(Stored items)
○ ○ ○

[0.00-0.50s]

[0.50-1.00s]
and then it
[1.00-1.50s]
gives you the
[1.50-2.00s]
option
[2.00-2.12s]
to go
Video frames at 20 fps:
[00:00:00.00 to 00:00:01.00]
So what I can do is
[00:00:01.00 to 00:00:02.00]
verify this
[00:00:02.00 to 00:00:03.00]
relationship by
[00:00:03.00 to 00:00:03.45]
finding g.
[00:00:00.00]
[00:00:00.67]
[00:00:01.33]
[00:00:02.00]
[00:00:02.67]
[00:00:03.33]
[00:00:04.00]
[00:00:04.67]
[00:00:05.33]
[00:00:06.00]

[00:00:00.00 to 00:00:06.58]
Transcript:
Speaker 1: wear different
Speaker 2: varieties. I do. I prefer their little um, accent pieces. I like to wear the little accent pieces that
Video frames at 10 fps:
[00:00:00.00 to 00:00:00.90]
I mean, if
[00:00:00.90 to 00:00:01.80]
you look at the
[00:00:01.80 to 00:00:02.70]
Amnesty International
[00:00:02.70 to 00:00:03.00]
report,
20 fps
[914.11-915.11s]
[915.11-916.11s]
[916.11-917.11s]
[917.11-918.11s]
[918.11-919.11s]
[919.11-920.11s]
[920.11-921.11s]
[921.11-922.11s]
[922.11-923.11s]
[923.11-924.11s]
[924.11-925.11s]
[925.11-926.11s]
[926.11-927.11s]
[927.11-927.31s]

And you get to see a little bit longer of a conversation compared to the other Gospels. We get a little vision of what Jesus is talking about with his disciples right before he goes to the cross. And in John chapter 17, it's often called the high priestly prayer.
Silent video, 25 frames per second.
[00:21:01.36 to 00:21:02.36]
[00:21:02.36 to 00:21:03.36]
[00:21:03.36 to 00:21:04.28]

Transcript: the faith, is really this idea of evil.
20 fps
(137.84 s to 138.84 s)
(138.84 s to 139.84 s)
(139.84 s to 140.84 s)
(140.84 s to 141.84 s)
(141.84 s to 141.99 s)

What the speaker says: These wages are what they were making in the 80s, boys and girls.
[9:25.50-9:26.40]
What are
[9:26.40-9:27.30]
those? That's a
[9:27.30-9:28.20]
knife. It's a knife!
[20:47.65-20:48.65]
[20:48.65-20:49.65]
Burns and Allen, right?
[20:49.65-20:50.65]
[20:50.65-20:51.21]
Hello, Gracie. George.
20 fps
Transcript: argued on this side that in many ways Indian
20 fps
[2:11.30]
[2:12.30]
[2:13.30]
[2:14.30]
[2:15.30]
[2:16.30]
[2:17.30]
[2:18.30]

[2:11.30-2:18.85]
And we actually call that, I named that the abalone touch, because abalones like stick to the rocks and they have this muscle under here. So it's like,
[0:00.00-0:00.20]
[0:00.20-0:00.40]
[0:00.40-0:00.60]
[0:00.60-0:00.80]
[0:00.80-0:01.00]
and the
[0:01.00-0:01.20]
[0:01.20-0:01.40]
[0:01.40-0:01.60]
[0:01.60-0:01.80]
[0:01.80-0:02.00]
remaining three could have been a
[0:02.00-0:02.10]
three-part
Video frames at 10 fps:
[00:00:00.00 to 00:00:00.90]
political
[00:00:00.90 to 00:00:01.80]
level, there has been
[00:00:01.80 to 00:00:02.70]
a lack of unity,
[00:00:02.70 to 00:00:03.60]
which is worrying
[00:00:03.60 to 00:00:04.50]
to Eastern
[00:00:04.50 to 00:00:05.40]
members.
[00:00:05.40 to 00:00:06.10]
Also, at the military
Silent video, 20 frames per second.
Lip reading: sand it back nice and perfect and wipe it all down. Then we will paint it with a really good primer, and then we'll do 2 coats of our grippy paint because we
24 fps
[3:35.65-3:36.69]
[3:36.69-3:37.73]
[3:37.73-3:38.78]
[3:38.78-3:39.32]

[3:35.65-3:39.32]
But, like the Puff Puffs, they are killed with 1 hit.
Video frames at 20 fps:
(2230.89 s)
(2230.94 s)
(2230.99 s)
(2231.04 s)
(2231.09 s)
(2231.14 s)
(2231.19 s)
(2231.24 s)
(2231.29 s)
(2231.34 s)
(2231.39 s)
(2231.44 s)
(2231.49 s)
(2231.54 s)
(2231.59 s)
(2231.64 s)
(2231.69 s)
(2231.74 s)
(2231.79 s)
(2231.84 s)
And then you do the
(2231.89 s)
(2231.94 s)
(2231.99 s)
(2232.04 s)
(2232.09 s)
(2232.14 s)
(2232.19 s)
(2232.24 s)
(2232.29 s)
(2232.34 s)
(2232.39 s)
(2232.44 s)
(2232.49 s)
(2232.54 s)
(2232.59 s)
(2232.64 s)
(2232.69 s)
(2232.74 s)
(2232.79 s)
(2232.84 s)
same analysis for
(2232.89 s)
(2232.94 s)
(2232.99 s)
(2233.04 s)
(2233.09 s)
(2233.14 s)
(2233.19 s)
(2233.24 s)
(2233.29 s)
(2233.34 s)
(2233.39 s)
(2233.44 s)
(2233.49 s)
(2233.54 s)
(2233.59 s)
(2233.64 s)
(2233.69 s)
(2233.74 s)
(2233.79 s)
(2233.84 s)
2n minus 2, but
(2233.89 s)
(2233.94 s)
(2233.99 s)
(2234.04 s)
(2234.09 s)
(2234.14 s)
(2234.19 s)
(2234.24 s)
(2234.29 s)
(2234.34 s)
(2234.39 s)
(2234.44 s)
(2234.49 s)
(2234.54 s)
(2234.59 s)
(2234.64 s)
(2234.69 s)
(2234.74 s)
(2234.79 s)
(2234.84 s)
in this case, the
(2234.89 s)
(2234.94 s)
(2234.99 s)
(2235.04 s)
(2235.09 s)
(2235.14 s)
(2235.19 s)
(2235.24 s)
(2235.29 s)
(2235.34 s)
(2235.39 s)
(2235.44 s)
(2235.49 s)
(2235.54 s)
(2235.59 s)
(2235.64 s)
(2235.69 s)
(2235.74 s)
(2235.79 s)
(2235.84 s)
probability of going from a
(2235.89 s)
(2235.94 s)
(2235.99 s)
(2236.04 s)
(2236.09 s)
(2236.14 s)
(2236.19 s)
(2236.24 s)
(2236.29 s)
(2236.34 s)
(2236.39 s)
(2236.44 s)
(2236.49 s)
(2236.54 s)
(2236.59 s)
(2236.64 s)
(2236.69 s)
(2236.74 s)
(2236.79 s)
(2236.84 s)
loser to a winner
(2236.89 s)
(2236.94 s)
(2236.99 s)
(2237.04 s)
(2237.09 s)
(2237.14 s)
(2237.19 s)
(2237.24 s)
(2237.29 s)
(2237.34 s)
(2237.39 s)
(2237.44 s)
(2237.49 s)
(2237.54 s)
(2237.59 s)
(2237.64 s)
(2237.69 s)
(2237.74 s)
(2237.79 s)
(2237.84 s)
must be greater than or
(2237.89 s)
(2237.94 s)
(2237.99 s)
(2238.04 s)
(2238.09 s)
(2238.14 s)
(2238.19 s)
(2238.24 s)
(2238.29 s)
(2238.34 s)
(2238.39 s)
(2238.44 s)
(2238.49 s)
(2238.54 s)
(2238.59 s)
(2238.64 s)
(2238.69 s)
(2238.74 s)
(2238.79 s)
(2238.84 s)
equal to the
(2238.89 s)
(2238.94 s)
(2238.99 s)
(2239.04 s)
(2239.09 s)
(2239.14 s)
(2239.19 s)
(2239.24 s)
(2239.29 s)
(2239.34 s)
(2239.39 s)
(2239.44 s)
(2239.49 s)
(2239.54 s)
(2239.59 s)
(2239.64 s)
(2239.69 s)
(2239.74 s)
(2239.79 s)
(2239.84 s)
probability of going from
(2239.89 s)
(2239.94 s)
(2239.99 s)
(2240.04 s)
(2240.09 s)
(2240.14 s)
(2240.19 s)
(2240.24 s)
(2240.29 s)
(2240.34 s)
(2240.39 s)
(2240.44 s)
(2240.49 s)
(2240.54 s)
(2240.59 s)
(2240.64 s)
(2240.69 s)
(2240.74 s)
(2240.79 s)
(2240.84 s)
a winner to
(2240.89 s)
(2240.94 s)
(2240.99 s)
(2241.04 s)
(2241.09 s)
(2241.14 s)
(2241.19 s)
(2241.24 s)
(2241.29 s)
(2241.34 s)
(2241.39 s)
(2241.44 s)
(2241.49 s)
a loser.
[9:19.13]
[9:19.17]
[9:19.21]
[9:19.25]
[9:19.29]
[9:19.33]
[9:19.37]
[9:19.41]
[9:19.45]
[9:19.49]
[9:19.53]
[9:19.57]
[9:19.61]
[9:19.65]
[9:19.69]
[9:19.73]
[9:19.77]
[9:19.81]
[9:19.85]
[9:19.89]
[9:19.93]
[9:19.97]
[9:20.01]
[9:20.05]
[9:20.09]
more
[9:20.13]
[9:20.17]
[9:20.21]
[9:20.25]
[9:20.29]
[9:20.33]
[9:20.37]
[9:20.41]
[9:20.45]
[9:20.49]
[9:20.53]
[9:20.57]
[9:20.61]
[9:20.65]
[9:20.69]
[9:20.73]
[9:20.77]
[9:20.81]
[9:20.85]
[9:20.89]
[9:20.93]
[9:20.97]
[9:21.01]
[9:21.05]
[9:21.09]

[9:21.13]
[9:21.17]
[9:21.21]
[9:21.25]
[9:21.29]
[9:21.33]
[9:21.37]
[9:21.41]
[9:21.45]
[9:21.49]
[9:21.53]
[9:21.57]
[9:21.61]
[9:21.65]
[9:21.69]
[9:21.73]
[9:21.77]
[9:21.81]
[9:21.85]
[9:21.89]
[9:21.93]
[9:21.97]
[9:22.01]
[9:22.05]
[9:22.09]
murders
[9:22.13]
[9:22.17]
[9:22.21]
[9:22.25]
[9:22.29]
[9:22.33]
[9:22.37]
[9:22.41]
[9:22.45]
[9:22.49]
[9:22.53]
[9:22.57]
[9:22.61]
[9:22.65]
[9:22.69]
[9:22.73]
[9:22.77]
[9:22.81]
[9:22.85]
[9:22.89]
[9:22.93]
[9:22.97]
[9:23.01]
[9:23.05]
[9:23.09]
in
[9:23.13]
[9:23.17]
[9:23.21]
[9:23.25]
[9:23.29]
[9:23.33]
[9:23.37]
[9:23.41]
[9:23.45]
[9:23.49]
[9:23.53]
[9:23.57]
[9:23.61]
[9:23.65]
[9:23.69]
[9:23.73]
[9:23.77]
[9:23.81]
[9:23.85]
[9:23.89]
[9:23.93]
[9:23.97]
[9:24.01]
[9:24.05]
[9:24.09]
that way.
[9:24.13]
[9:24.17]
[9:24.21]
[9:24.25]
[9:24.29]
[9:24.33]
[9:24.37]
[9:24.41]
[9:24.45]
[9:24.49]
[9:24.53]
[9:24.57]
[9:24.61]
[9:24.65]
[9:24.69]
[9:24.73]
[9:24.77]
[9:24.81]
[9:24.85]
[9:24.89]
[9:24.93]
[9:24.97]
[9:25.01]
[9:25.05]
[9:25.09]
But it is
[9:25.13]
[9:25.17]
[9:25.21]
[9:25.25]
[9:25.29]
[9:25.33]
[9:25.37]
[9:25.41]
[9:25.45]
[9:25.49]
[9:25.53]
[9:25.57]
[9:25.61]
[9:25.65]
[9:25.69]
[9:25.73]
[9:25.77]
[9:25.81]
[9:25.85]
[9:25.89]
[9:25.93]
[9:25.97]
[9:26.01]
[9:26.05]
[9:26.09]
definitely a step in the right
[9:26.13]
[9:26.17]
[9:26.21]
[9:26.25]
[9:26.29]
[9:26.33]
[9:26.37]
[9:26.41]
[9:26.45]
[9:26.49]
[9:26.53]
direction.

○ ○ ○

### EXERCISE BRIEF
Go through the entries and copy each line holding the string "second".

### RESPONSE TO THIS TASK
Silent video, 25 frames per second.
Silent video, 20 frames per second.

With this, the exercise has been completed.